Twitter Facebook Linkedin Product Hunt

FAQ

Answers to frequently asked questions

Frequently Asked Questions

Why SiteAnalyzer is better than its analogs (Screaming Frog, Sitebulb, Netpeak Spider, etc.)?

We believe that the main advantages of SiteAnalyzer over competitors are as follows:

  1. High-speed scanning that does not concede with competitors.
  2. Ability to enlist all projects instead of downloading them one by one, as most competitors do.
  3. 80% of the SiteAnalyzer features are the same as in paid analogs, so you will have all the tools needed for site analysis.

We are planning to implement the main tools competitors have in the nearest future and add our own to provide even better user experience also.

Is it feasible to scan 1 million web pages or even more?

The program was tested in two operating systems: Windows XP and Windows 10.

  • Windows XP x32 (3 GB RAM):
    • scanned URL (html-pages): 92 000
    • analyzed URI (pages, images, scripts, documents, etc.): 296 316
    • elapsed time: 2 hours 50 minutes
  • Windows 10 x64 (8 GB RAM):
    • scanned URL (html-pages): 118 000
    • analyzed URI (pages, images, scripts, documents, etc.): 2 334 260
    • elapsed time: 6 hours 12 minutes

Therefore, as we can see the program can scan sites of almost any volume; it all depends on the RAM memory on your PC. The more RAM memory – the more site pages it will be able to scan.

P.S. Send your highscores of scanned pages (preferably with screenshots) and we'll include them in this FAQ.

How many iterations are recommended for calculating PageRank?

The more iterations used the less errors in calculations occur.
For instance, after the 10th iteration, the weight value changes to thousandths and ten thousandths, i.e. values so small that can easily be neglected.
Even a couple of iterations will be enough to see the difference in weight.
We recommend using 10 iterations.

How to preserve all projects when updating the SiteAnalyzer?

Usually, when you update the SiteAnalyzer, the results of previous scans are saved. However, when you bring in changes to database structure (this happens with major updates), you have to scan the projects again.

The best way to do this:

  • Run the current version.
  • Select the sites you need in the list of projects.
  • Use the context menu to copy them to the clipboard.
  • Launch a new version of the program.
  • Add bulk-copied sites (click on the plus icon and paste the URL from the clipboard).
  • Rescan the necessary sites if needed.
  • Profit!

What does the «lack of resources» in the program log error mean?

Sometimes when you scan large volumes with many threads in a log, you may receive the following error message: "The project scan is stopped due to lack of computer resources. We recommend changing the scan settings".

Due to a lack of computer resources, the project scan is stopped

This error message comes up when the program is running and there is a shortage of system resources in the operating system. In this case, the scanning of the current project automatically stops. This is done to prevent the occurrence of system errors and the correct recording of data in the database.

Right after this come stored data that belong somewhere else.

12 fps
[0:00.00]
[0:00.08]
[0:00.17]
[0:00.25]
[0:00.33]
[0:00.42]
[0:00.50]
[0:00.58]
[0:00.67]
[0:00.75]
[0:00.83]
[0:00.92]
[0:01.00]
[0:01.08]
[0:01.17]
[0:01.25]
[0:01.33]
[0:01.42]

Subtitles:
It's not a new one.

To prevent this type of error, it is recommended to increase the amount of RAM on your computer, switch to 64-bit Windows, and optimize the scanning parameters in the program settings (reduce the number of threads, limit the number of pages for parsing).

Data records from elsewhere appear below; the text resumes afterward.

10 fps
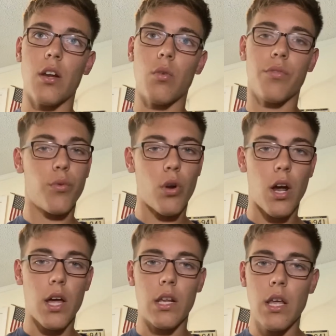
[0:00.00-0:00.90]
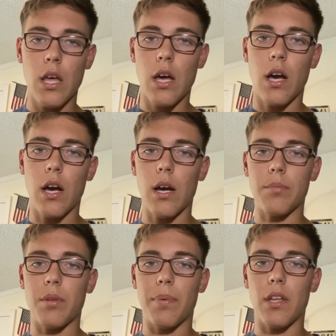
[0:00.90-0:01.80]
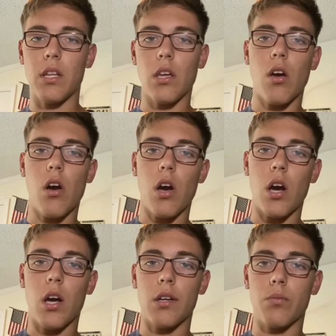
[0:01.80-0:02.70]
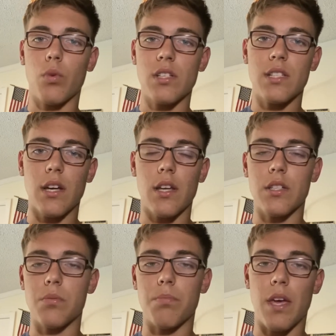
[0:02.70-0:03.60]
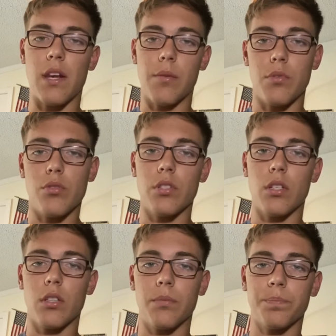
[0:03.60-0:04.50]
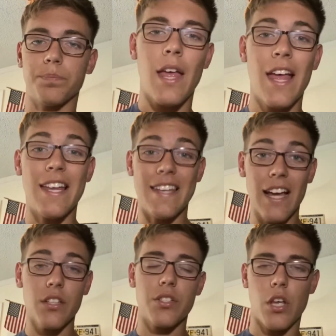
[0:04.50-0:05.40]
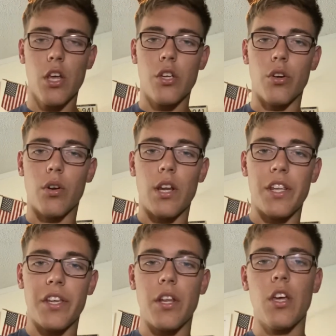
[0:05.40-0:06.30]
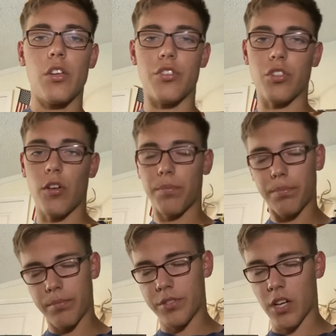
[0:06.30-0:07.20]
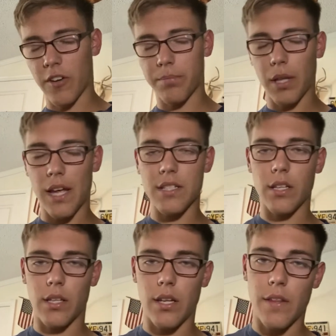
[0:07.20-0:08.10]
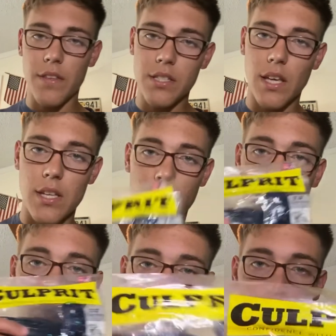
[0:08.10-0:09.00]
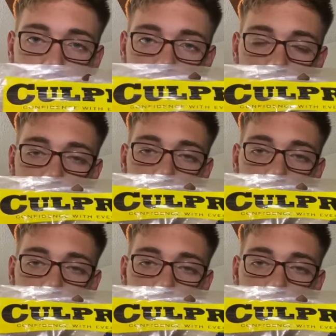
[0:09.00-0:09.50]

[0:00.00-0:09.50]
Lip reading: or 4/0, depending on what size bait I'm using. Next, you're going to need your soft plastic, and in this case, I'm going to be using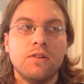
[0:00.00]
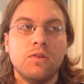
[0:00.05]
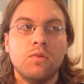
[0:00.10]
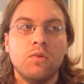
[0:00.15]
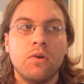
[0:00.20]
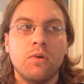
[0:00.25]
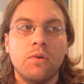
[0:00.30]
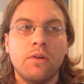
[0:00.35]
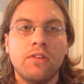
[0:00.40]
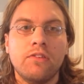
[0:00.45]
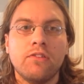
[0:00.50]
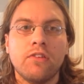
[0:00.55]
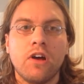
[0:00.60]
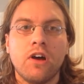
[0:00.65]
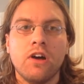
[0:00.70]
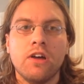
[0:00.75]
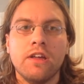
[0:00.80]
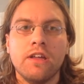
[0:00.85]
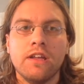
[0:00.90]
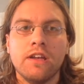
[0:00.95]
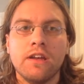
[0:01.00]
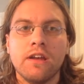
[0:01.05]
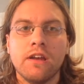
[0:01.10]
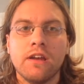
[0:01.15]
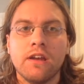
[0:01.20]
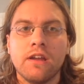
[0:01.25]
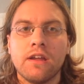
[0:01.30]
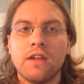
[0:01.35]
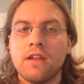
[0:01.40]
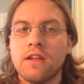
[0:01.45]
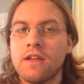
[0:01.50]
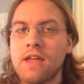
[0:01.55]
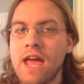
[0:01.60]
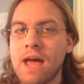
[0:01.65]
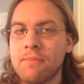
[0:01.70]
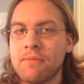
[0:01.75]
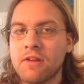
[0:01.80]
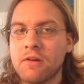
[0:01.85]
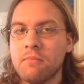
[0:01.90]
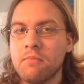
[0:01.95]
what we saw in
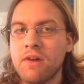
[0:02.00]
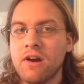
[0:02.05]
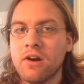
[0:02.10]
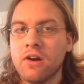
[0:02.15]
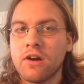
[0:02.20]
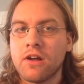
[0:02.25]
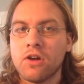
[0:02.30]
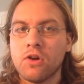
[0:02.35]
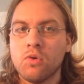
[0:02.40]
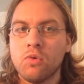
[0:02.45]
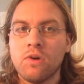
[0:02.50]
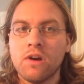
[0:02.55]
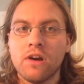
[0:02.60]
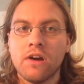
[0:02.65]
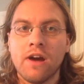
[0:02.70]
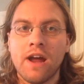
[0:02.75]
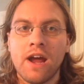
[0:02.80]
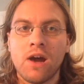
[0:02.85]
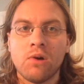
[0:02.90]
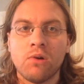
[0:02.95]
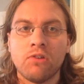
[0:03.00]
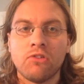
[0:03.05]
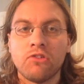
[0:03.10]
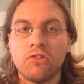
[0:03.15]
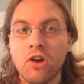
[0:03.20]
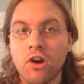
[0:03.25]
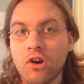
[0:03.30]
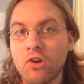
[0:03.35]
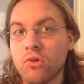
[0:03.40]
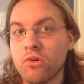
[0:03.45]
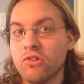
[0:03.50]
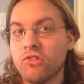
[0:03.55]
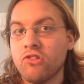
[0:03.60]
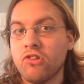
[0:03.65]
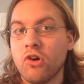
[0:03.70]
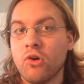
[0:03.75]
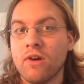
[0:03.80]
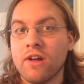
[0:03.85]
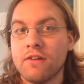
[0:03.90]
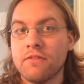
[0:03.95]
Captain America, where Howard Stark was
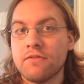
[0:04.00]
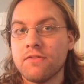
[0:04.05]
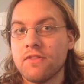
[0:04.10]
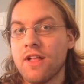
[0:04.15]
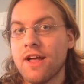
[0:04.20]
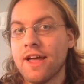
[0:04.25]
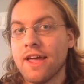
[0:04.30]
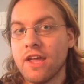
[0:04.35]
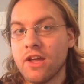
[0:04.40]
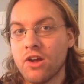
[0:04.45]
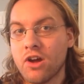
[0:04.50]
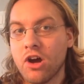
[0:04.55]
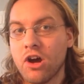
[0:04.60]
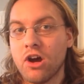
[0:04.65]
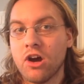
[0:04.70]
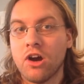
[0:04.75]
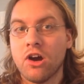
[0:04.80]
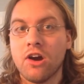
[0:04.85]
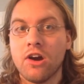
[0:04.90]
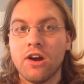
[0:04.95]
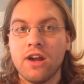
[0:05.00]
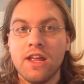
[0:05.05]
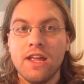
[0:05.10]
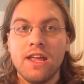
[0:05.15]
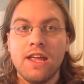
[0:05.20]
showing a flying car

Sites are not scanned through Tilda, why?

When you try to scan projects through the Tilda site builder, you can often get a 307 redirect response code, and the site scanning will be stopped. This is due to Tilda internal protection against DDoS to parse the site. A possible solution is to set long delays between requests in the program settings (5-10 seconds), but it might not help solve the issue.

Tilda Technical Support Official Comment: This redirect is done by the integrated DDoS protection system. If you proceed using site scanners, then the protection will trigger more frequently. In this case, it triggered the "human" check and the service failed it. We cannot disable the protection system, since it is designed for the security of all sites. The protection is disabled in the case of search bots.

Scan sites with JavaScript

Q: Hello. I add a site for scanning, but the program sees only a few pages, although the site has a fairly large catalog of over 3000 pages. Can you please tell me what I do wrong?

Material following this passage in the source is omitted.